Pas nécessaire de vous dire, camarade Dauge, que je serais bien heureux de continuer cette explication des deux côtés.

  1. Trotsky répond ici à une lettre de Dauge datée du 11 mars (Bibliothèque du Collège de Harvard, 739), elle‑même répondant à sa lettre du 9 février.
  2. Dauge justifiait la nécessité de la manoeuvre et affirmait notamment avoir embarrassé la droite du parti en se présentant au « poll », l'élection primaire, contre l'avis de ses camarades.
  3. Non seulement Dauge escomptait bien avoir deux élus (Lesoil et lui‑même), mais il précisait que, s'il avait suivi l'opinion de Lesoil et de Charleroi, la situation aurait tourné à la catastrophe, car rien n'était possible sans élu : « Nous n'aurions pas eu un seul élu. Dans ce cas, nous nous serions rapidement liquéfiés et le mouvement d'action socialiste révolutionnaire aurait sombré dans le ridicule »...
  4. Dauge avait écrit : « Nous ne sommes qu'une poignée et ce n'est pas avec les cadres actuels que nous saurions faire de grandes choses. C'est là une vérité élémentaire qu'il faut bien comprendre, camarade Trotsky. »
  5. Frans Liebaers (1895‑1957), ouvrier du vêtement, secrétaire de la Liga depuis 1932, était son porte‑parole.

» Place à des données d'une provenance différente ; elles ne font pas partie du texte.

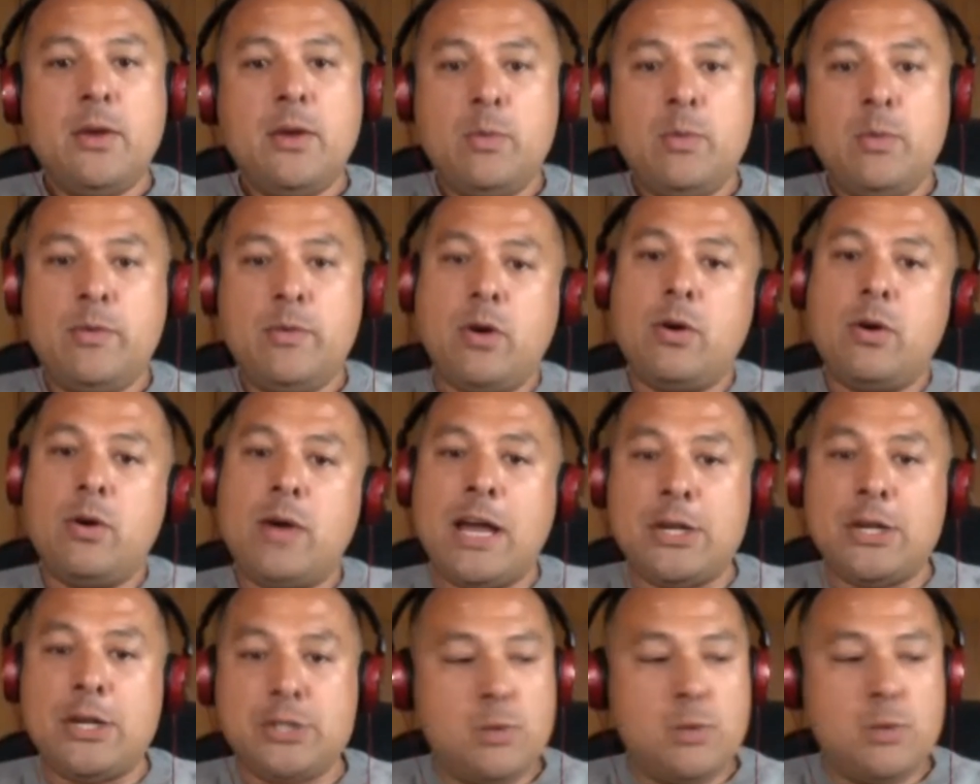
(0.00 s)
We've got
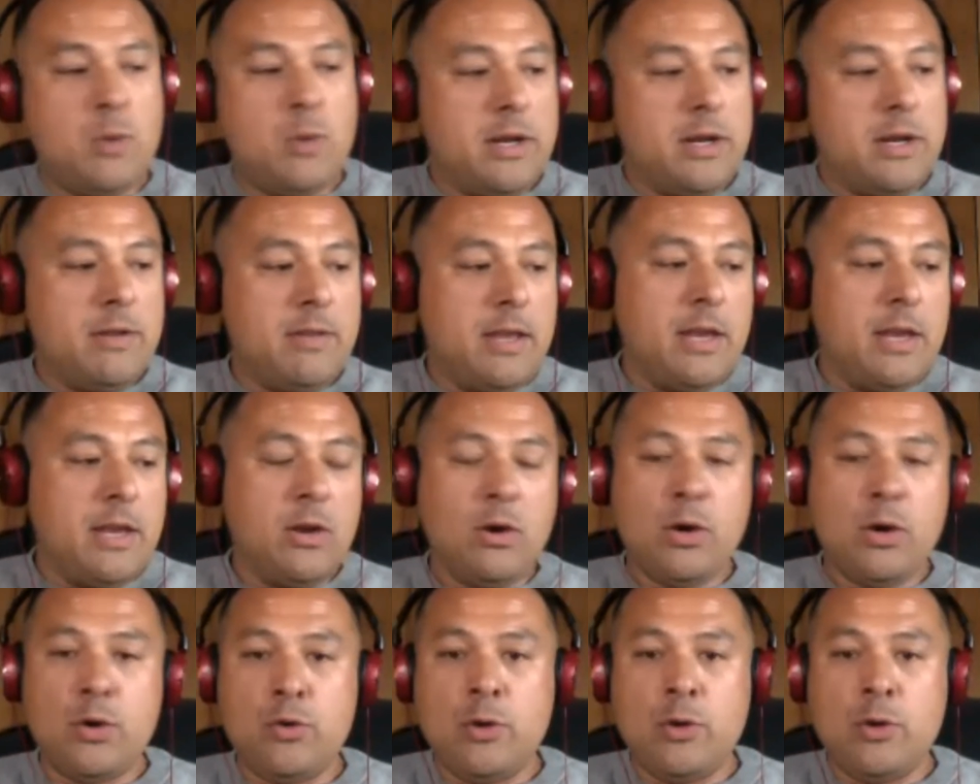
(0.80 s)
actually one in
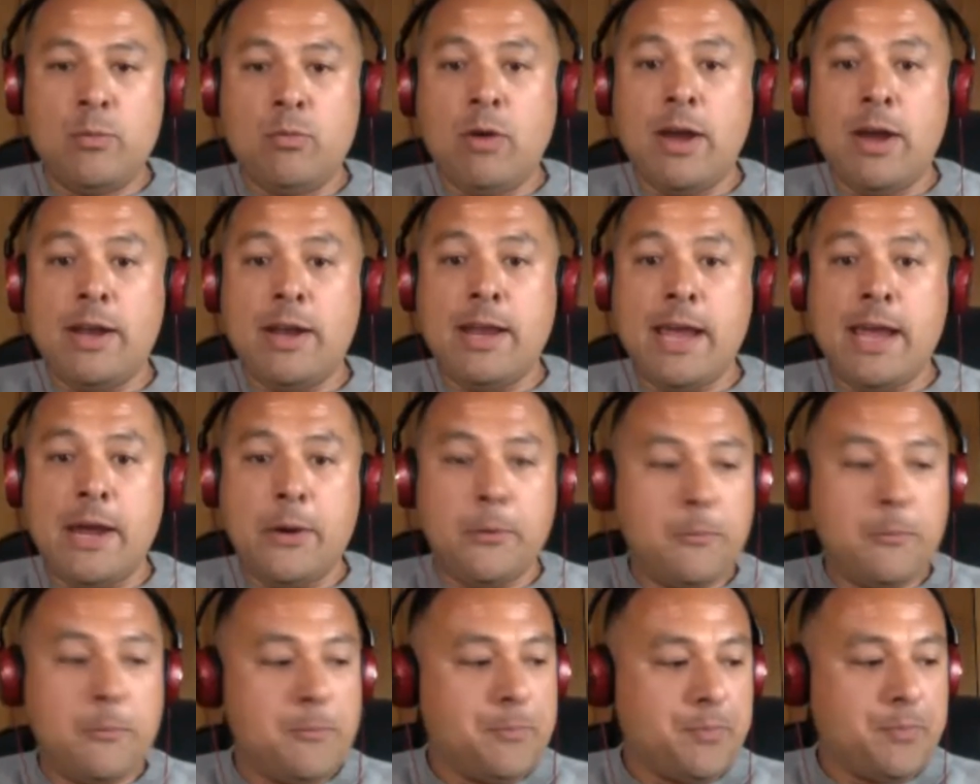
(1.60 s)
our group right
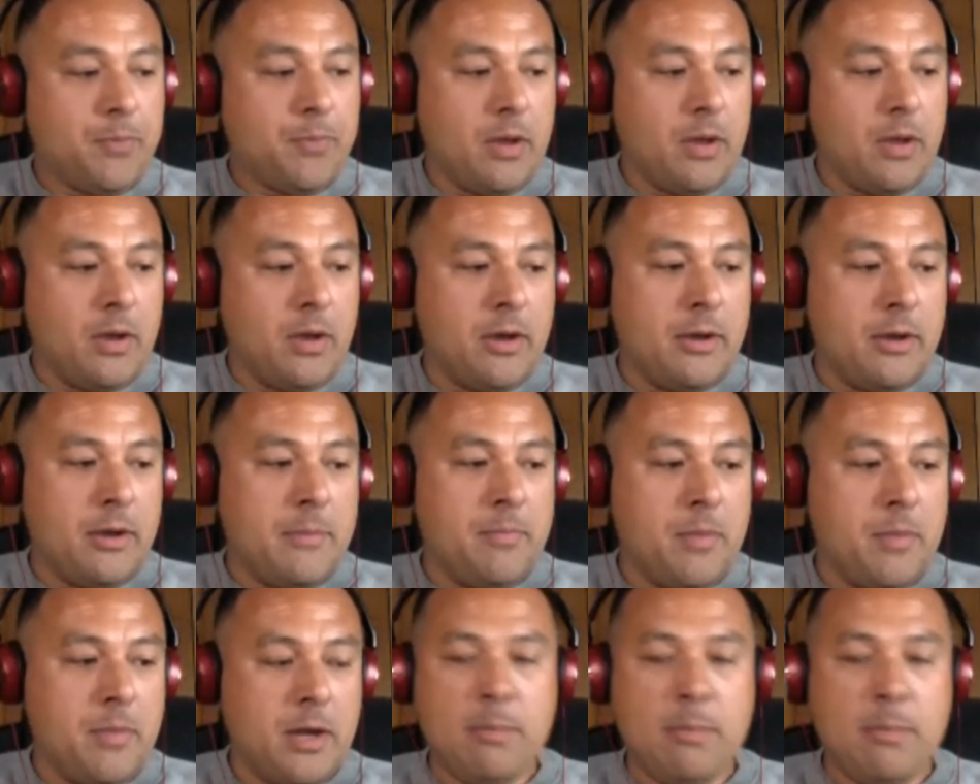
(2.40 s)
now,
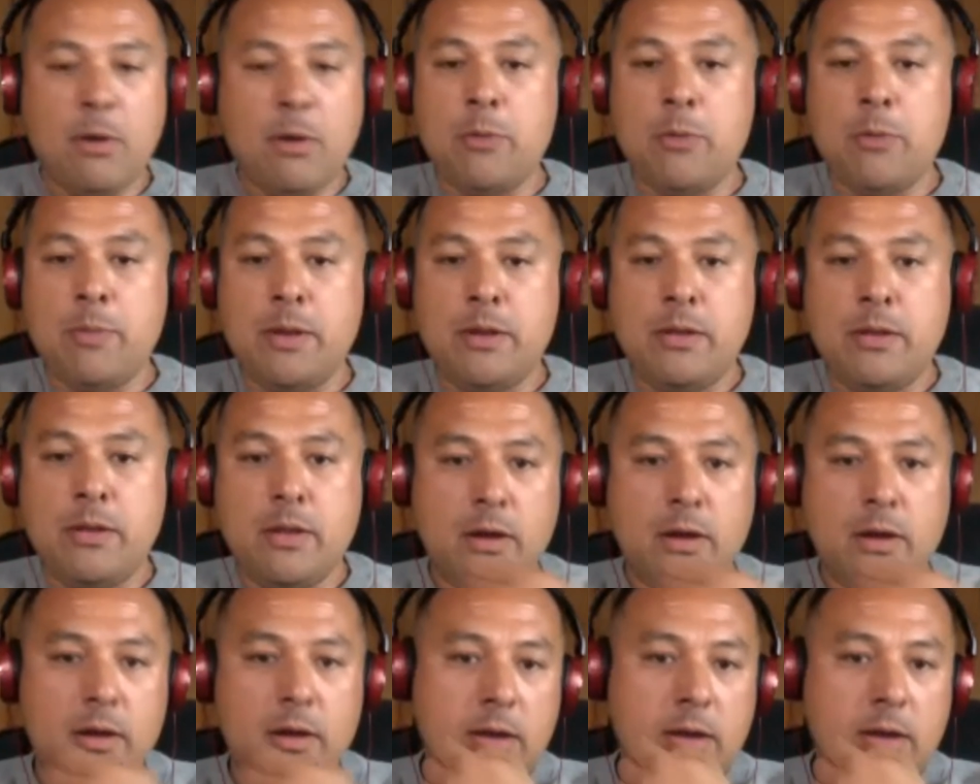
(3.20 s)
and I'm hoping
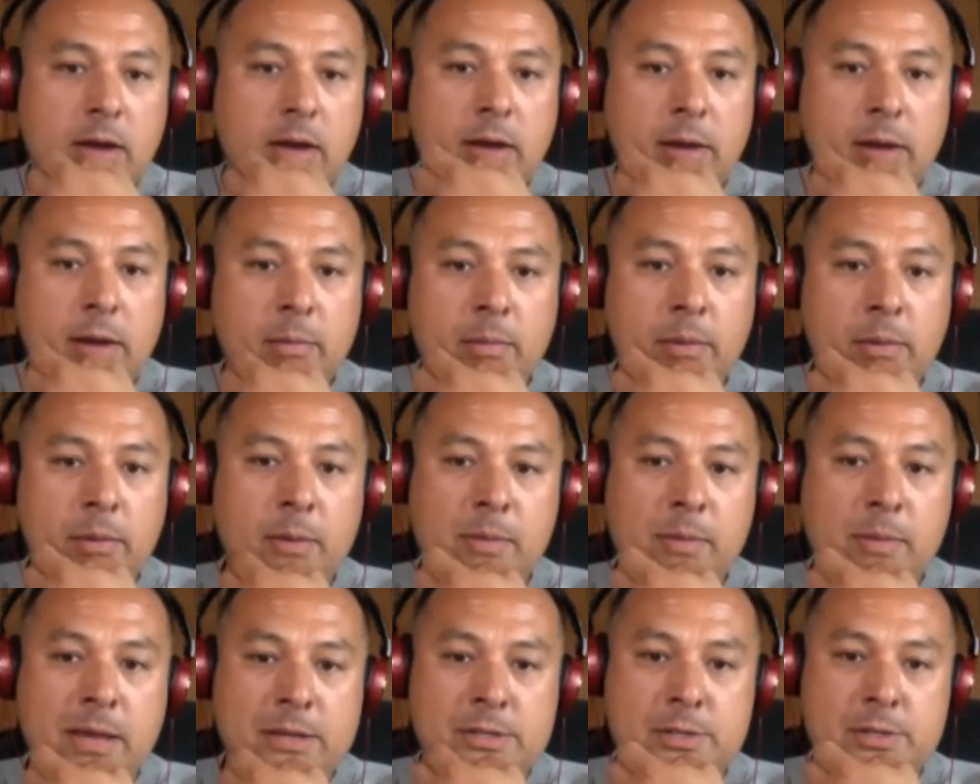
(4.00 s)
I'm going to
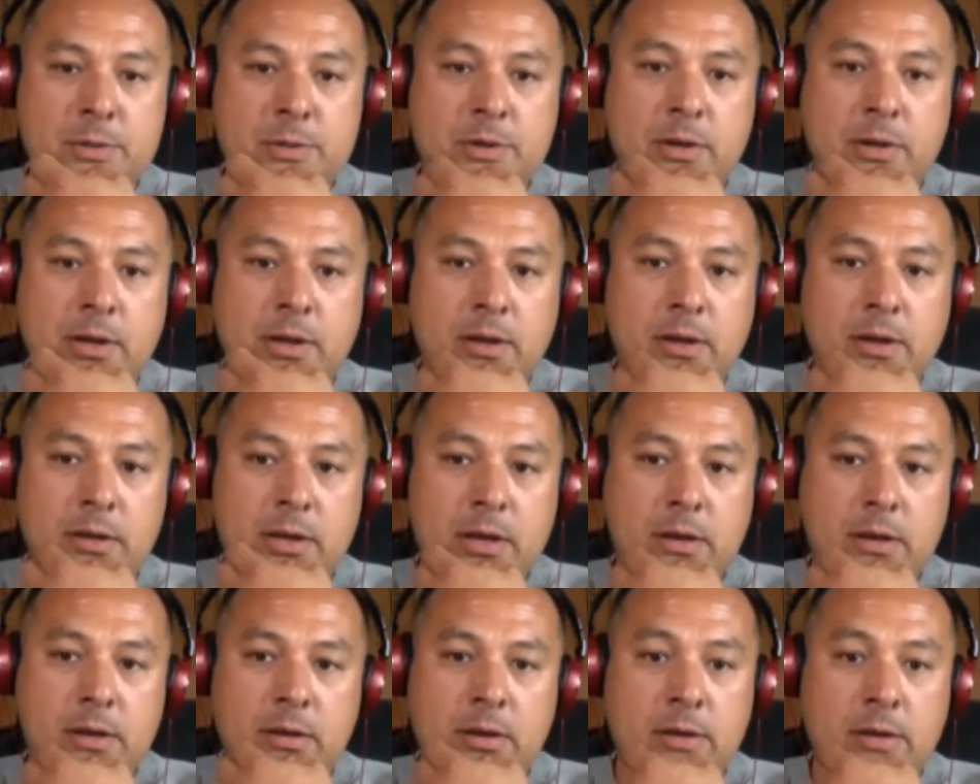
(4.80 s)
be able to do
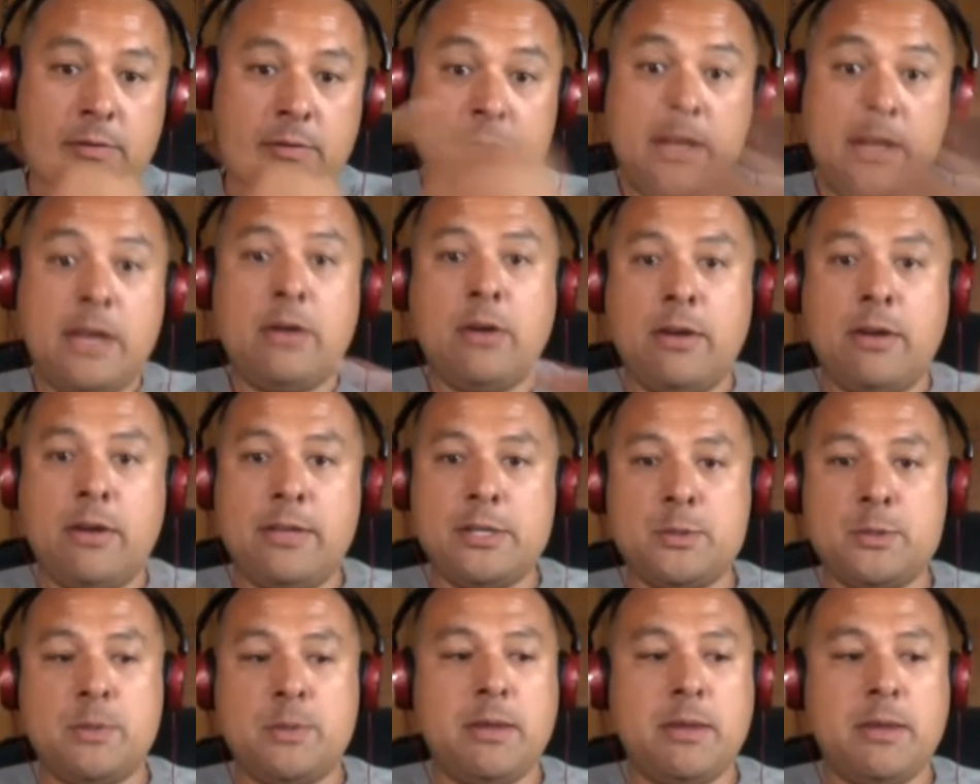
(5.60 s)
a video like
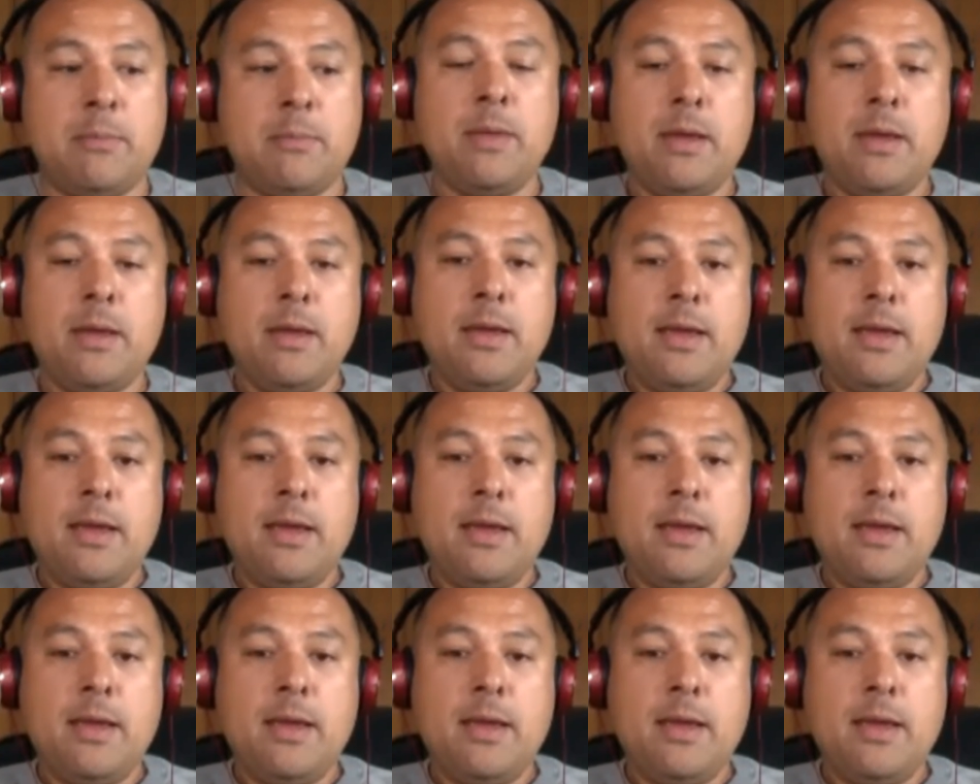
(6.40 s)
this with him.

  6. L'Action socialiste révolutionnaire du 12 février 1936 portait en manchette un texte du dirigeant socialiste espagnol Largo Caballero : « C'est par la force que la bourgeoisie s'est emparée des biens de la noblesse. C'est par la force que les masses ouvrières doivent écraser la bourgeoisie. » Trotsky avait vivement reproché cette manchette à ses camarades dans sa lettre du 9 février.